* DATA TO PROCESS
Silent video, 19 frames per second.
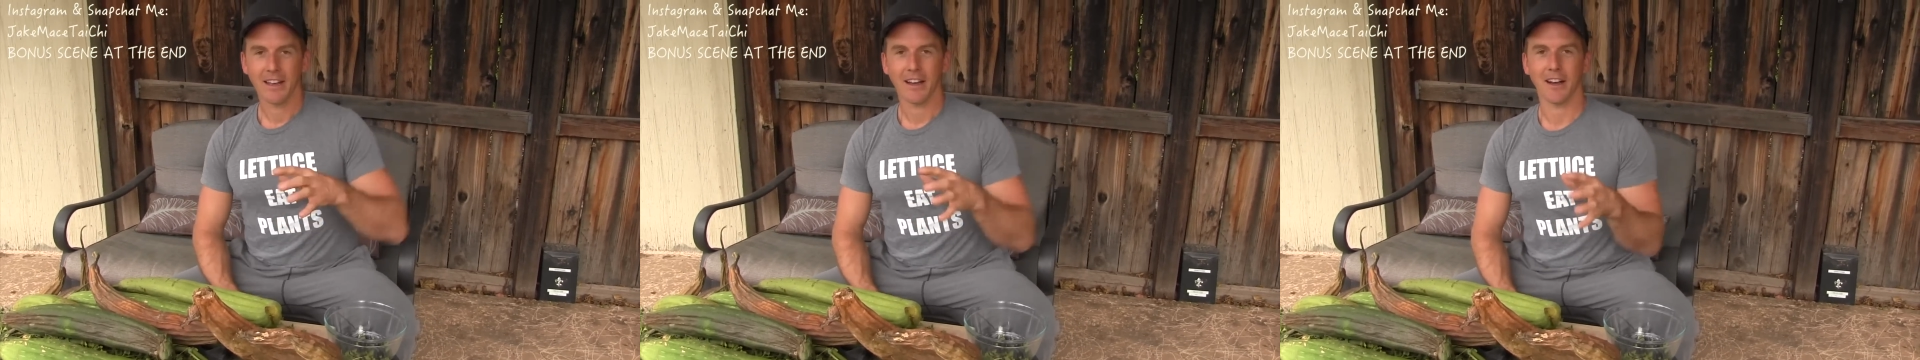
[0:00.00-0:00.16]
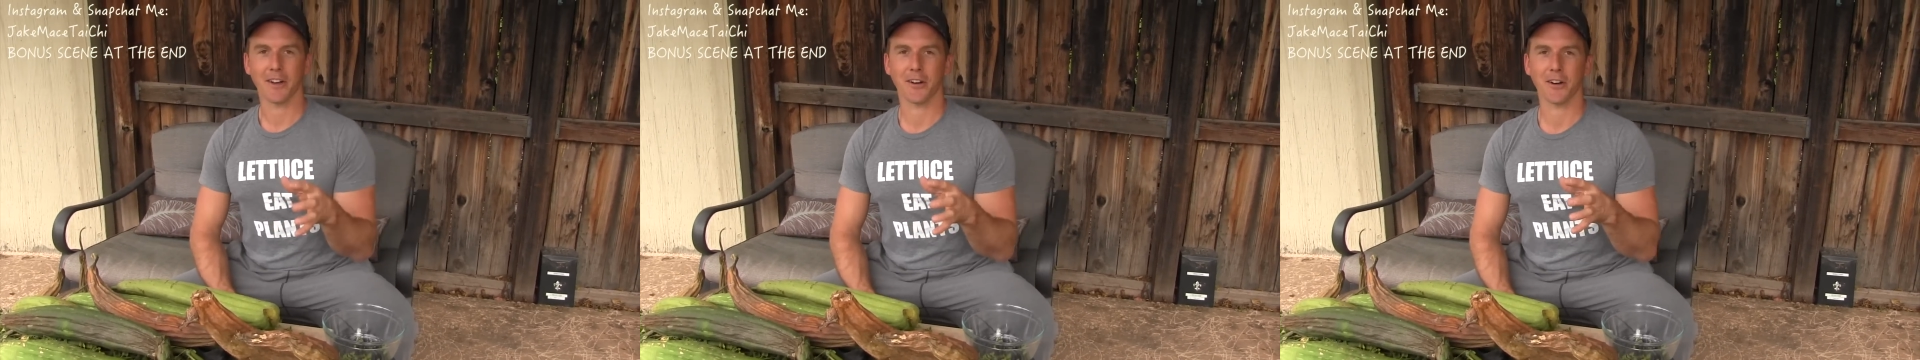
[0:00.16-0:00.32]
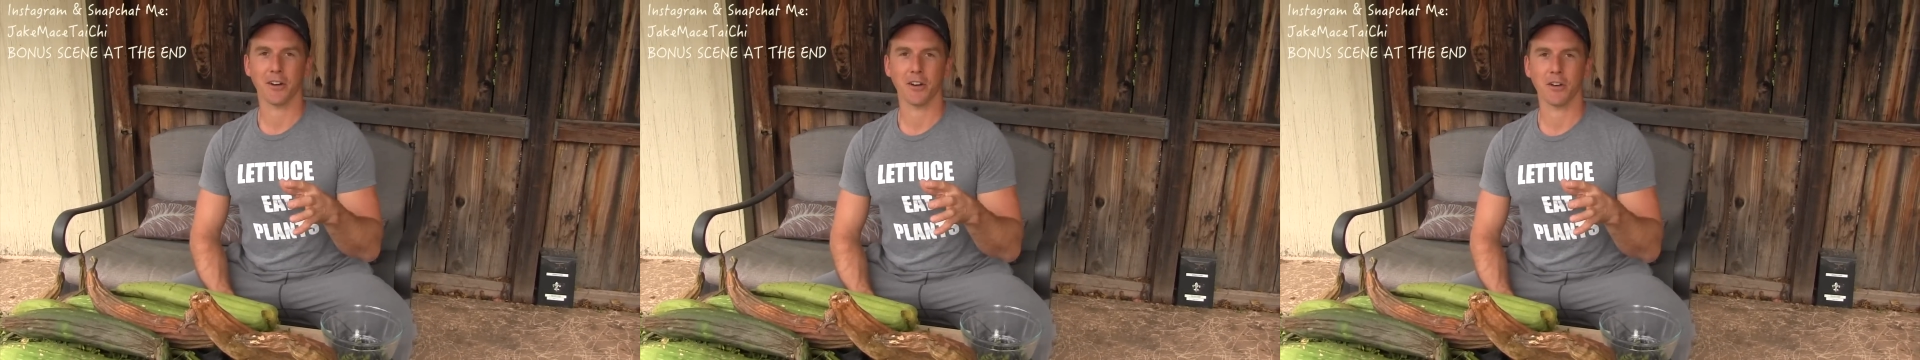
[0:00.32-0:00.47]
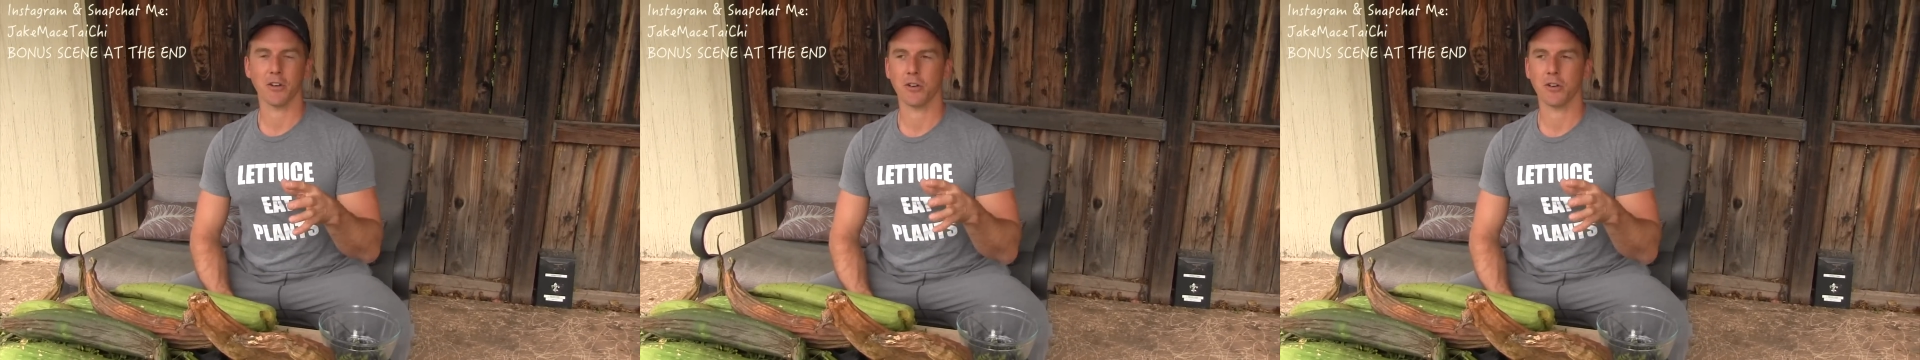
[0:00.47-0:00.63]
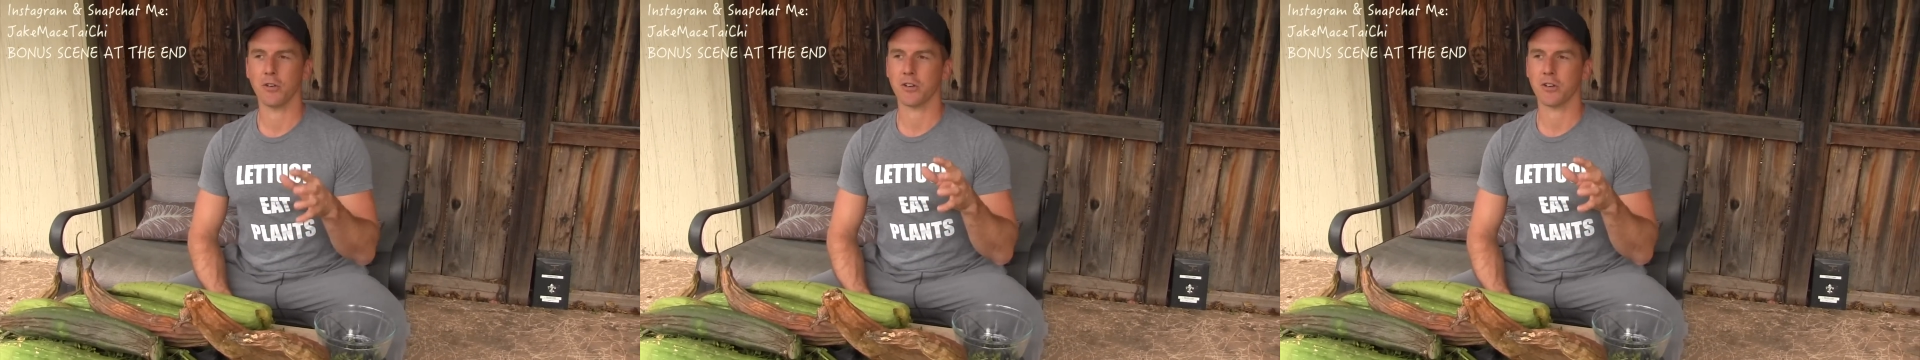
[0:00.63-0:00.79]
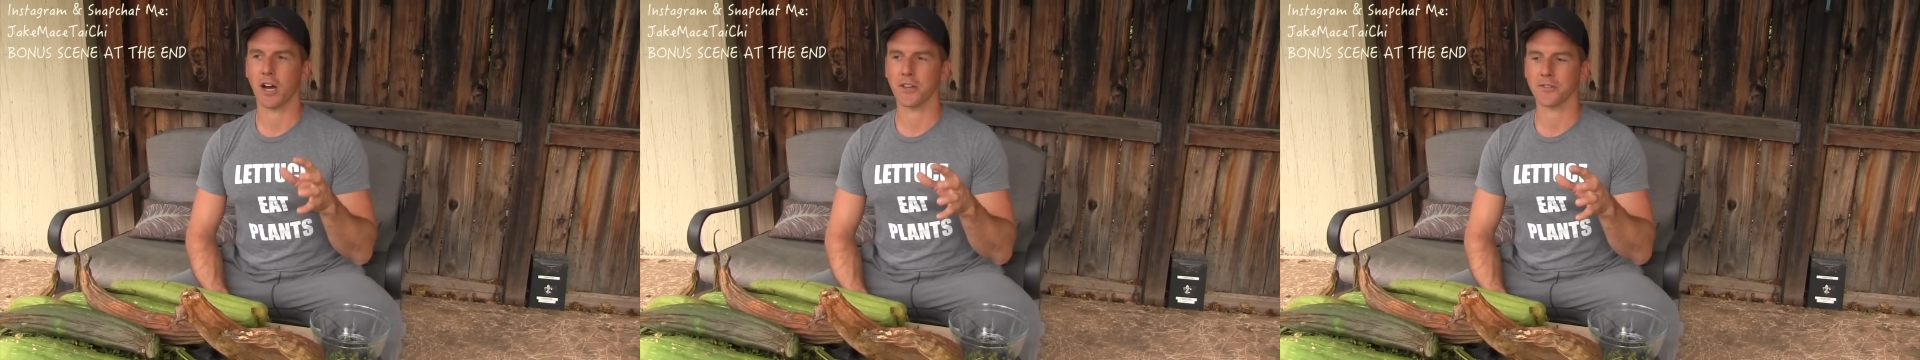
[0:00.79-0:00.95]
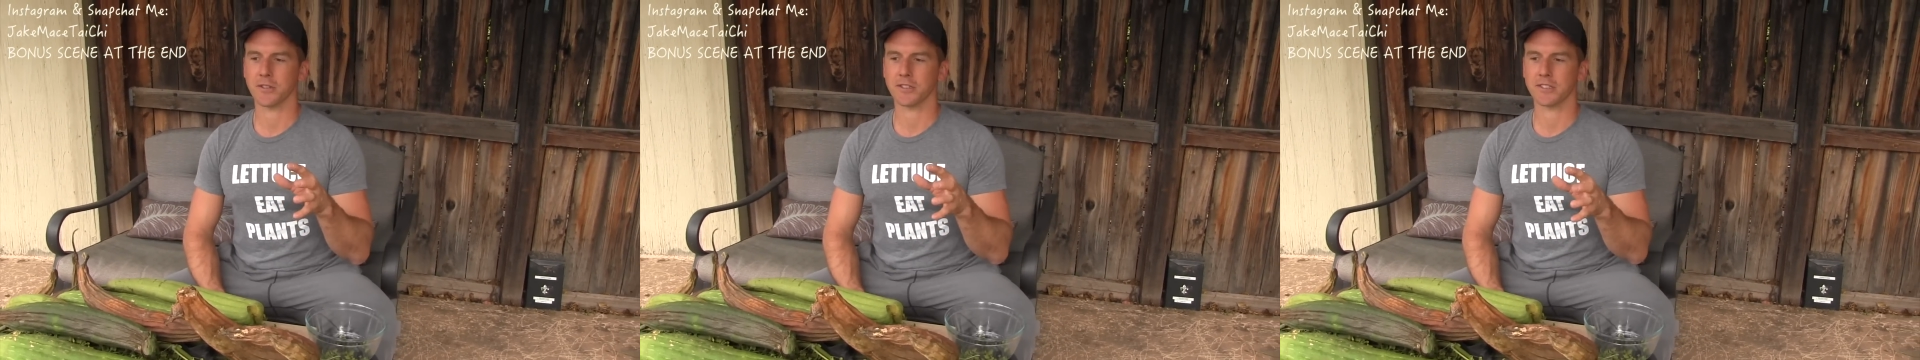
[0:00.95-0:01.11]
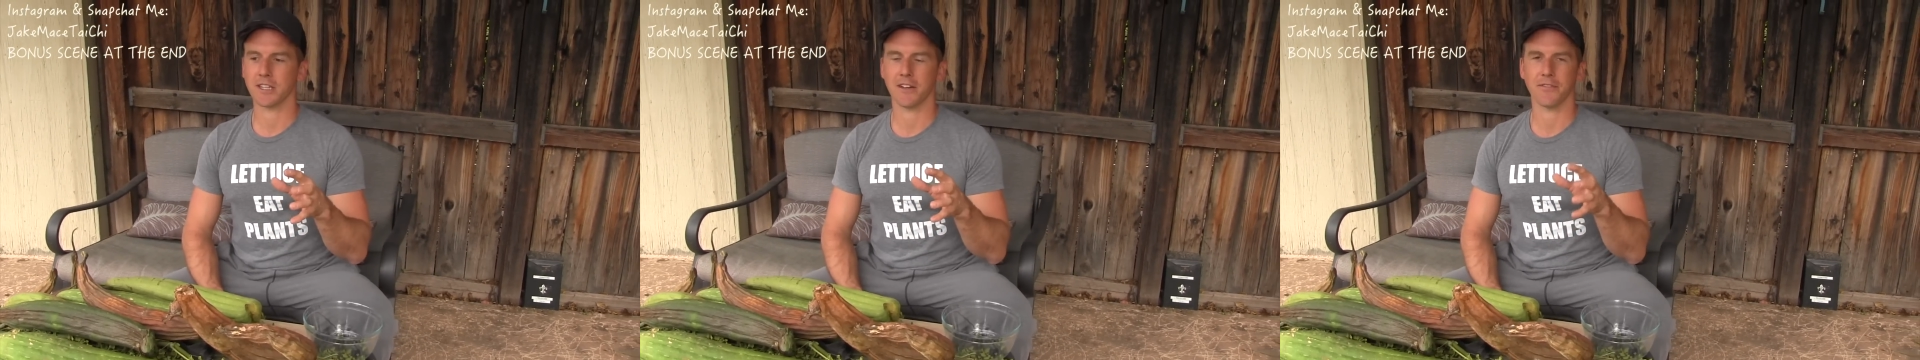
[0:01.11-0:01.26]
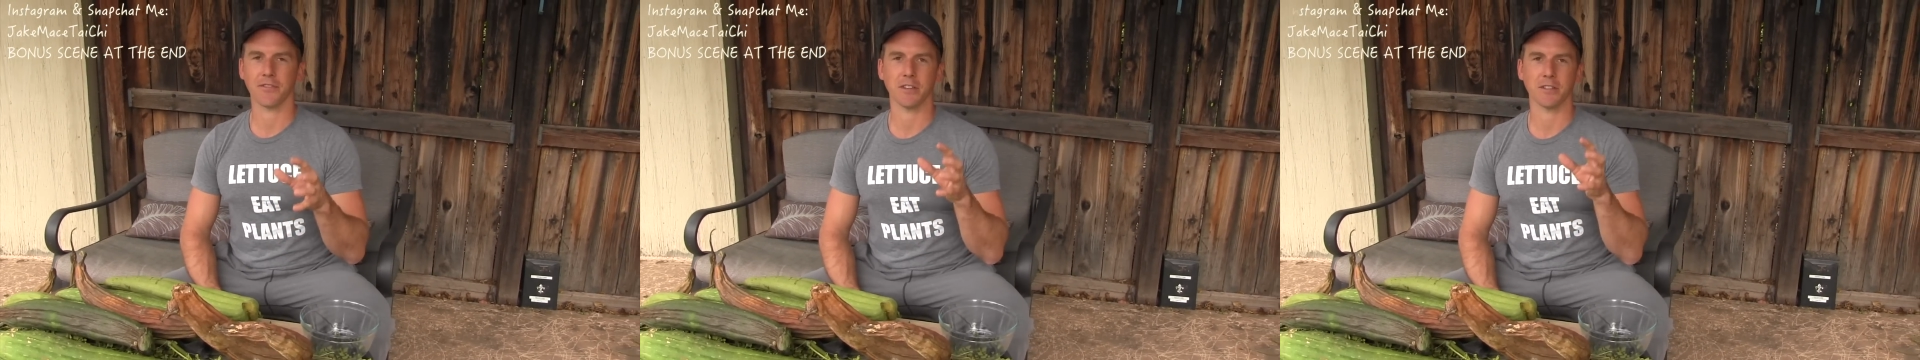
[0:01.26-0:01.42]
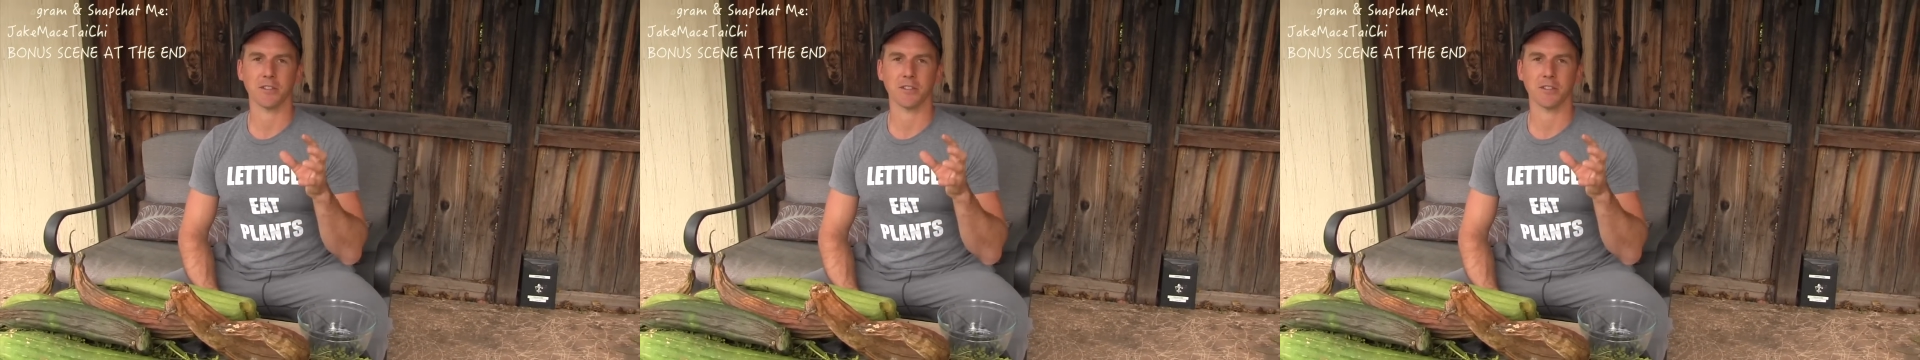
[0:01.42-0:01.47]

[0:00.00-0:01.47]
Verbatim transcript: a girl who calls herself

* WORK REQUEST
Would you please set down the data above again exactly, without its pictures?

* TASK RESPONSE
Silent video, 19 frames per second.
[0:00.00-0:00.16]
[0:00.16-0:00.32]
[0:00.32-0:00.47]
[0:00.47-0:00.63]
[0:00.63-0:00.79]
[0:00.79-0:00.95]
[0:00.95-0:01.11]
[0:01.11-0:01.26]
[0:01.26-0:01.42]
[0:01.42-0:01.47]

[0:00.00-0:01.47]
Verbatim transcript: a girl who calls herself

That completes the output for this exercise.